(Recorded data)

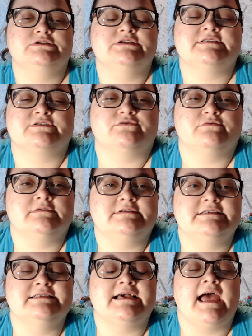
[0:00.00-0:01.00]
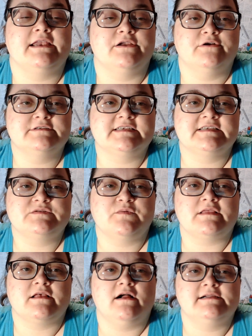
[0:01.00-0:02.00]
just diagnosed us
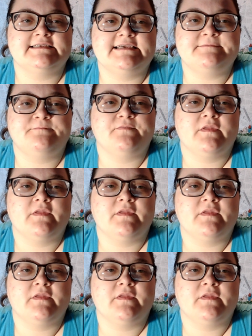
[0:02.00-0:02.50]
with called it.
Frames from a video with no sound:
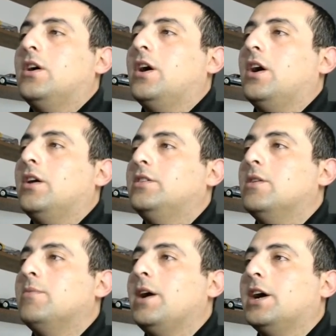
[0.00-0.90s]
the
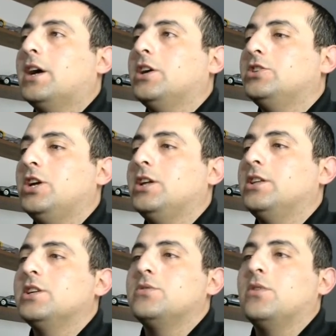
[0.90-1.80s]
Mayakashi and this
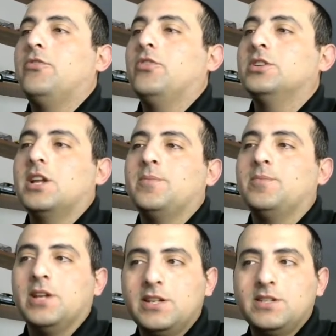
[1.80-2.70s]
one for Trap
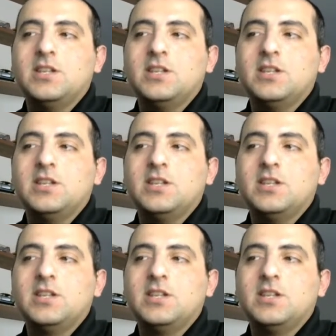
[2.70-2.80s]
Tricks.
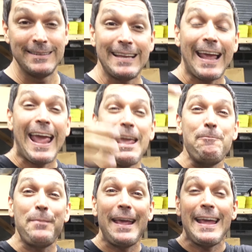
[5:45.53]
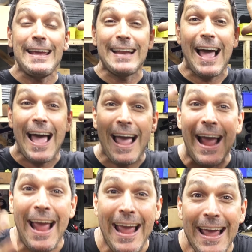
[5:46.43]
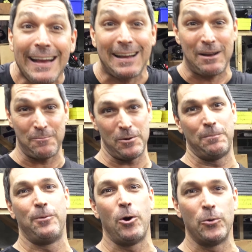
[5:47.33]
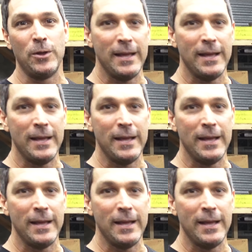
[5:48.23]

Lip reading: They made a heck of a boat.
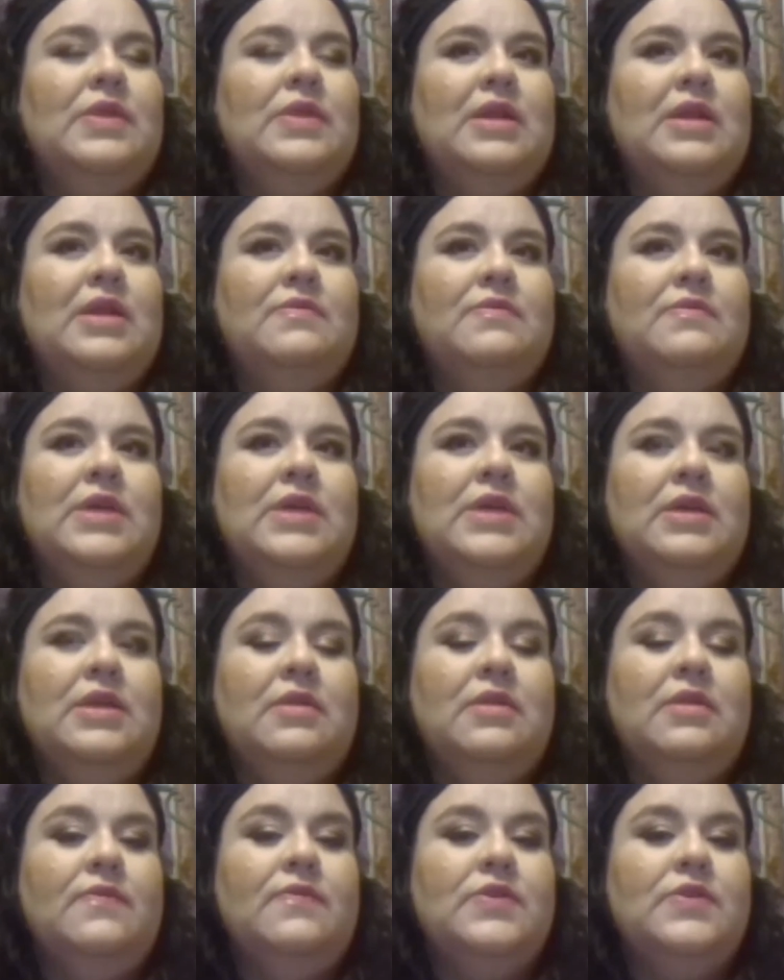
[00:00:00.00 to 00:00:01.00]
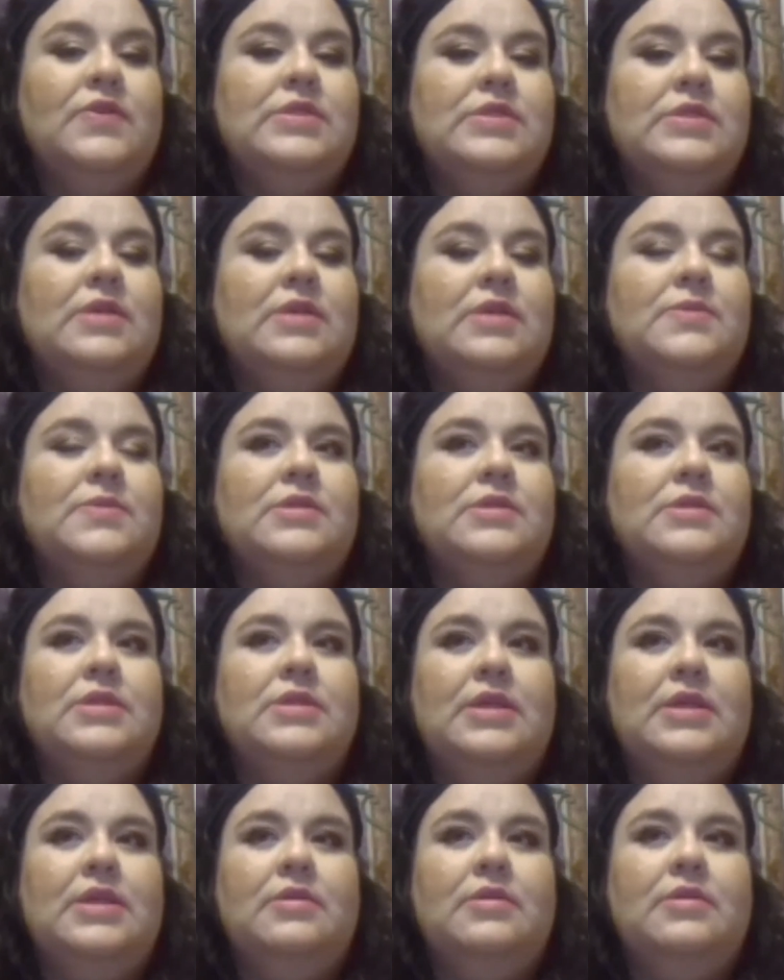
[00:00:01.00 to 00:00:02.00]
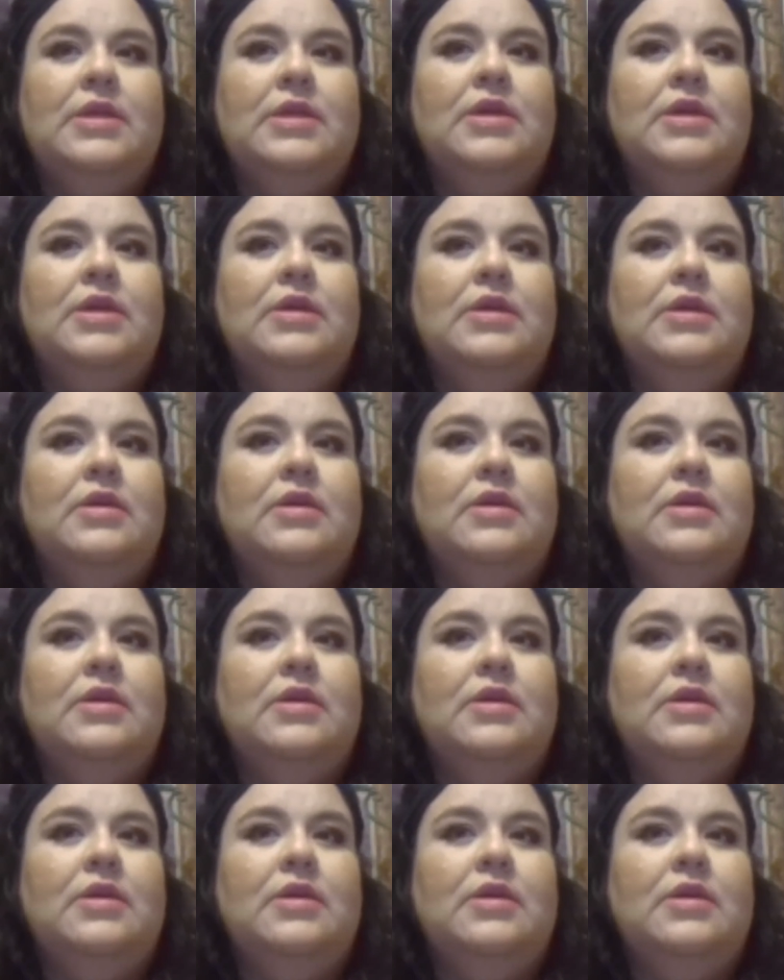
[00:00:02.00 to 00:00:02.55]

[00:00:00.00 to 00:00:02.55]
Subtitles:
that I've taken the first steps into healing,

ABOUT THIS TASK
Before you finish, make sure every line above has been repeated exactly and no picture remains in the copy.

ANSWER FOR THE TASK
[0:00.00-0:01.00]
[0:01.00-0:02.00]
just diagnosed us
[0:02.00-0:02.50]
with called it.
Frames from a video with no sound:
[0.00-0.90s]
the
[0.90-1.80s]
Mayakashi and this
[1.80-2.70s]
one for Trap
[2.70-2.80s]
Tricks.
[5:45.53]
[5:46.43]
[5:47.33]
[5:48.23]

Lip reading: They made a heck of a boat.
[00:00:00.00 to 00:00:01.00]
[00:00:01.00 to 00:00:02.00]
[00:00:02.00 to 00:00:02.55]

[00:00:00.00 to 00:00:02.55]
Subtitles:
that I've taken the first steps into healing,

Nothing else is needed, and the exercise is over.